Studio album by Grand Funk Railroad
- Released: 15 April 1971
- Recorded: March 1–3, 1971
- Studios: Cleveland Recording Company, Cleveland
- Genre: Rock
- Length: 40:55
- Label: Capitol
- Producer: Terry Knight

Grand Funk Railroad chronology
| Live Album (1970) | Survival (1971) | E Pluribus Funk (1971) |

Singles from Survival
- "Feelin' Alright"/"I Want Freedom" Released: April 1971; "Gimme Shelter"/"I Can Feel Him in the Morning" Released: August 1971;

= Survival (Grand Funk Railroad album) =

Survival is the fourth studio album by American rock band Grand Funk Railroad, released in April 1971 by Capitol Records. Recorded at Cleveland Recording Company, the album was produced by Terry Knight. Drummer Don Brewer was not happy with the drum sound on the album, due to Knight's insistence of having Brewer cover his drum heads with tea-towels, after seeing Ringo Starr use the technique in the Beatles' film Let It Be (1970).

Professional ratings
Review scores
| Source | Rating |
| AllMusic | Star |
| Christgau's Record Guide | C |
| Rolling Stone | Star |

== Track listing ==
All tracks written by Mark Farner unless noted.

Side one
1. "Country Road" – 4:22
2. "All You've Got Is Money" – 5:16
3. "Comfort Me" – 6:48
4. "Feelin' Alright" (Dave Mason) – 4:27

Side two
1. "I Want Freedom" – 6:19
2. "I Can Feel Him in the Morning" (Don Brewer, Farner) – 7:15
3. "Gimme Shelter" (Mick Jagger, Keith Richards) – 6:29

Bonus Tracks – CD release
1. "I Can't Get Along with Society (Outtake) (2002 Remix)" – 5:41
2. "Jam (Footstompin' Music)" – 4:40
3. "Country Road" (Unedited Original Version) – 7:37
4. "All You've Got is Money" (Unedited Original Version) – 8:18
5. "Feelin' Alright" (Unedited Original Version) – 5:57

== Differences in bonus tracks ==
The bonus tracks on the 2002 reissue labeled "Original Version" have extended sections and extra lyrics compared to the tracks as released on the original LP.

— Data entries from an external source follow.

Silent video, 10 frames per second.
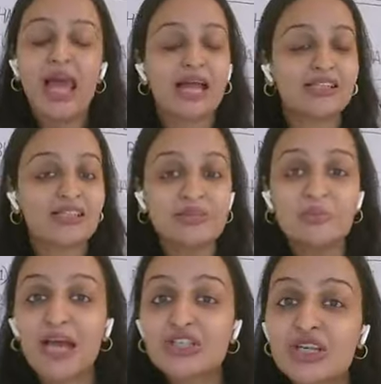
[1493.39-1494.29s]
And just
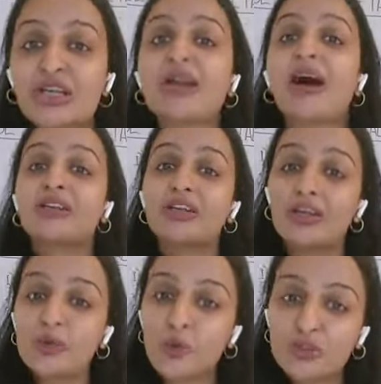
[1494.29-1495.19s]
imagine another
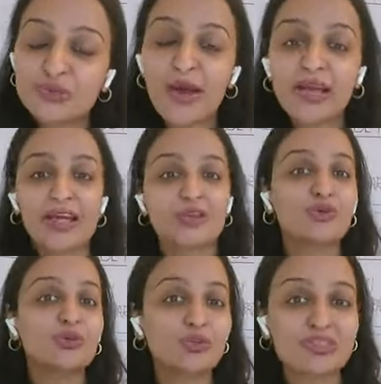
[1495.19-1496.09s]
year goes by and
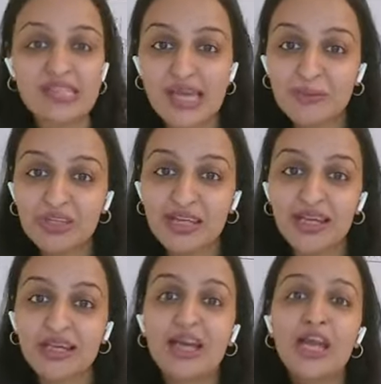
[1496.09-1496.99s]
you do the same
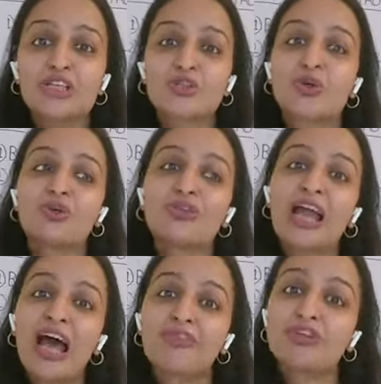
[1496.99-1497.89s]
thing. So you
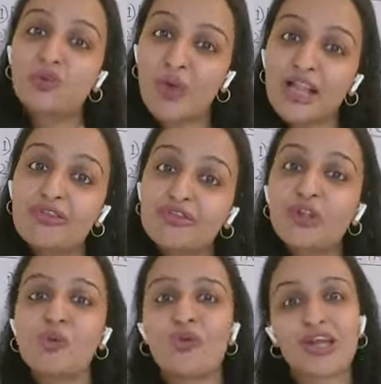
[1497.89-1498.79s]
will have 12
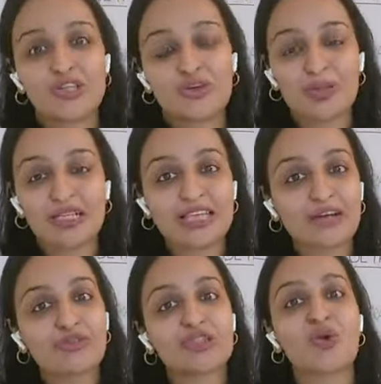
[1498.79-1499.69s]
new vegetables
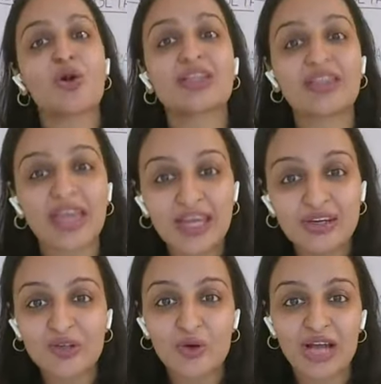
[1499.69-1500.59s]
that was not there
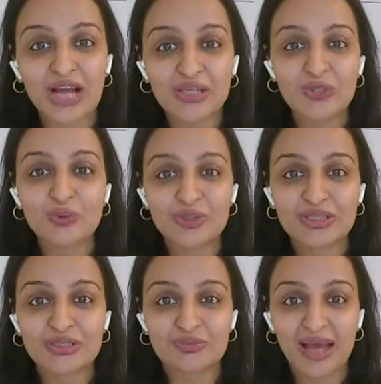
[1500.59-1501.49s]
in your diet 2
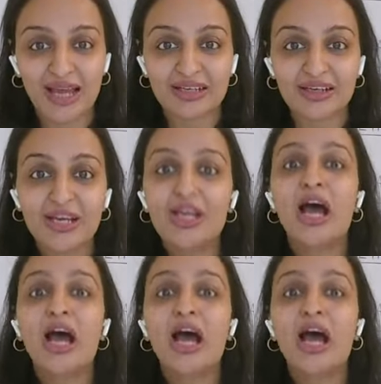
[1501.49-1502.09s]
years back.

"Feelin' Alright" is a different take of the song, as heard by the different inflections in the vocals, placement of the instruments, and musical differences in the playing. There is also a third verse not in the LP version.

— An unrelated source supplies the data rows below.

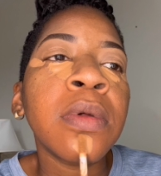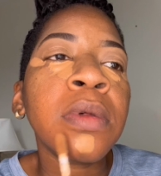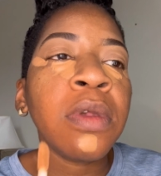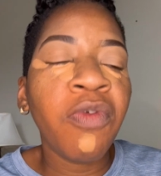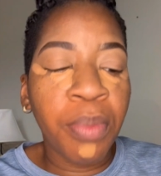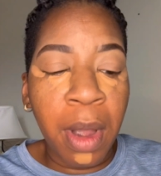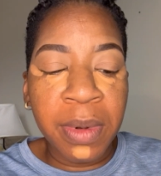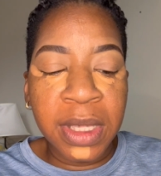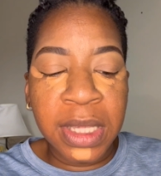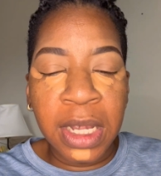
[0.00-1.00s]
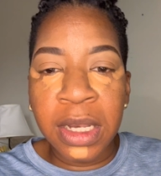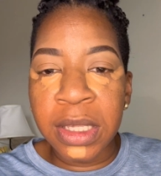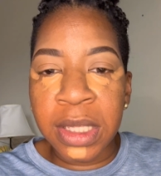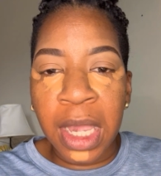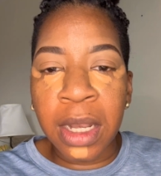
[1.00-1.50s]
You've probably seen this
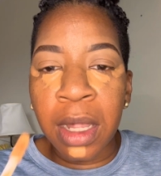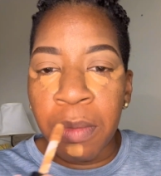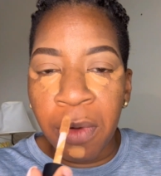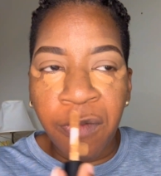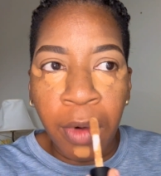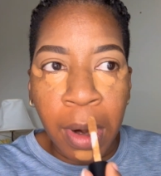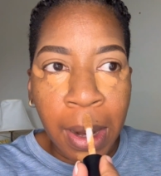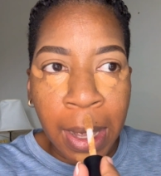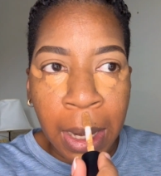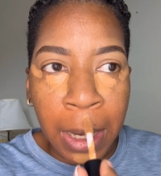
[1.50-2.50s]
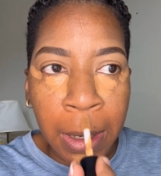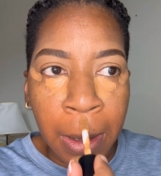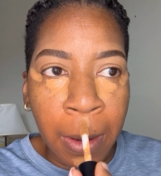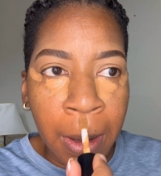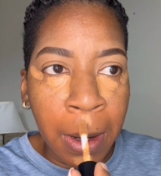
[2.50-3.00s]
technique before. I like to
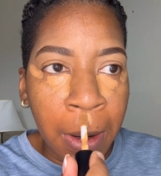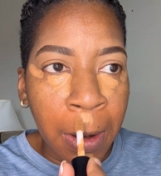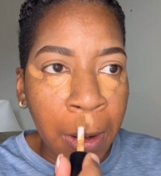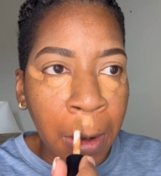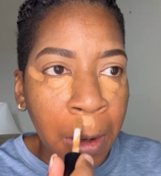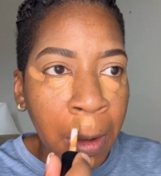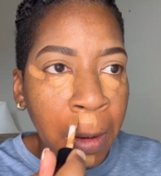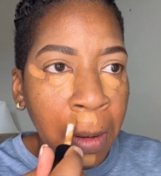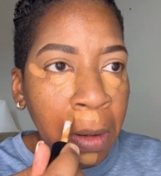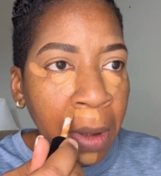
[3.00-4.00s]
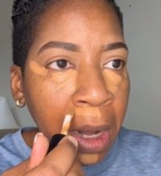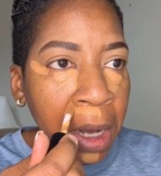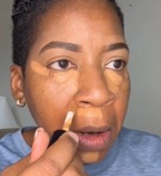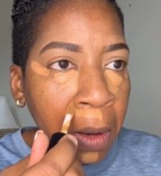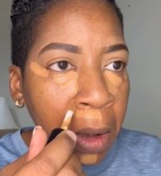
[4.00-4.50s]
go under the nose, but I like
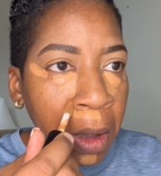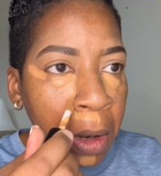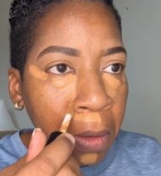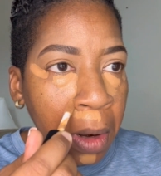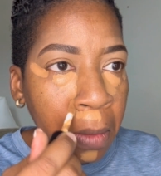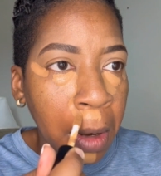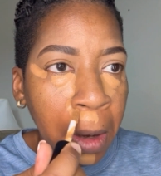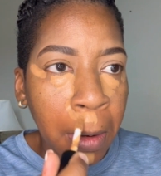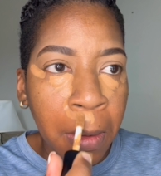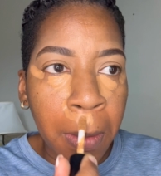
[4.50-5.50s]
to go all the way around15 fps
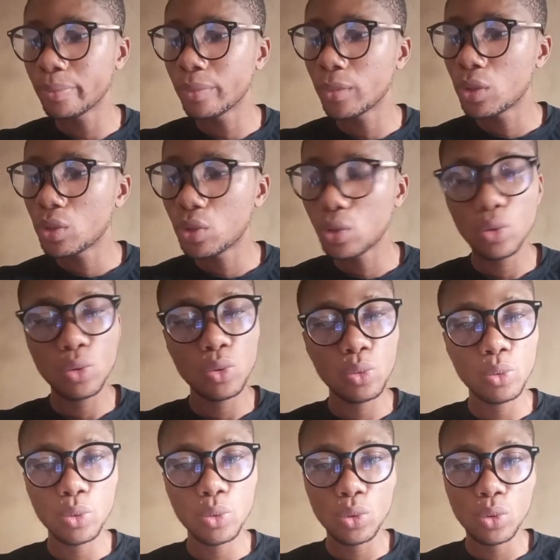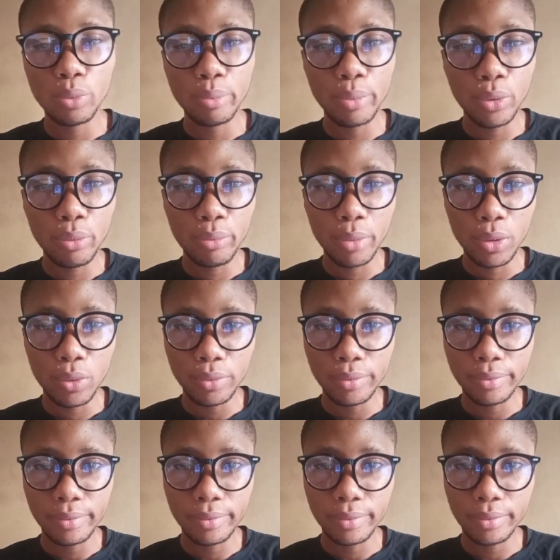So bone meal,
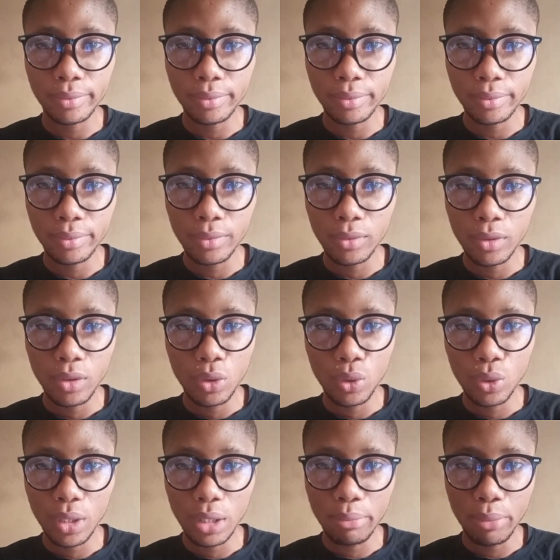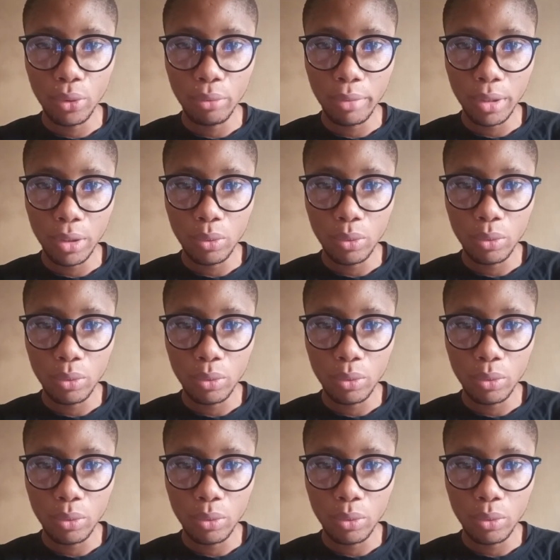you need bone meal.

"Footstompin' Music" became a staple at Grand Funk Railroad's concerts, having been recorded at the Survival sessions but not included on the original release. It was brought into their next album setlist, E Pluribus Funk (1971), with a slightly different arrangement and without the word "Jam" on its title. The song is featured on the live albums Caught in the Act (1975), Bosnia (1997), and Live: The 1971 Tour (recorded in 1971, released in 2002).

== Personnel ==

- Mark Farner – vocals, guitar, harmonica, keyboards
- Mel Schacher – bass
- Don Brewer – vocals, drums
- Terry Knight – producer

2002 Remaster
- David K. Tedds – produced & compiled for reissue by
- Kevin Flaherty – supervising A&R producer
- Jimmy Hoyson – bonus track mix engineer
- Evren Göknar – mastering engineer
- Kenny Nemes – project manager
- Michelle Azzopardi – reissue creative direction
- Neil Kellerhouse – reissue art direction, design
- Steve Roeser – liner notes
- Brendan Gormley – editorial supervision
- Bryan Kelley – production
- Shannon Ward – production

== LP extras ==
The original LP release came with 8x10 photos of each of the three bandmembers, in similar poses as the caveman image of the three from the album cover.

== Charts ==
Album

| Chart (1971) | Peak position |
|---|---|
| US Billboard Top LPs | 6 |
| Australian National Charts | 9 |
| Canada RPM Top Albums | 4 |

Singles

| Year | Single | Chart | Position |
| 1971 | "Feelin' Alright" | Billboard Hot 100 | 54 |
| Canada | 20 |
| "Gimme Shelter" | Billboard Hot 100 | 61 |
| Canada | 49 |
| Germany | 42 |

== Influences ==
The song "Country Road" was covered by the group High Voltage for their 1972 self-titled album.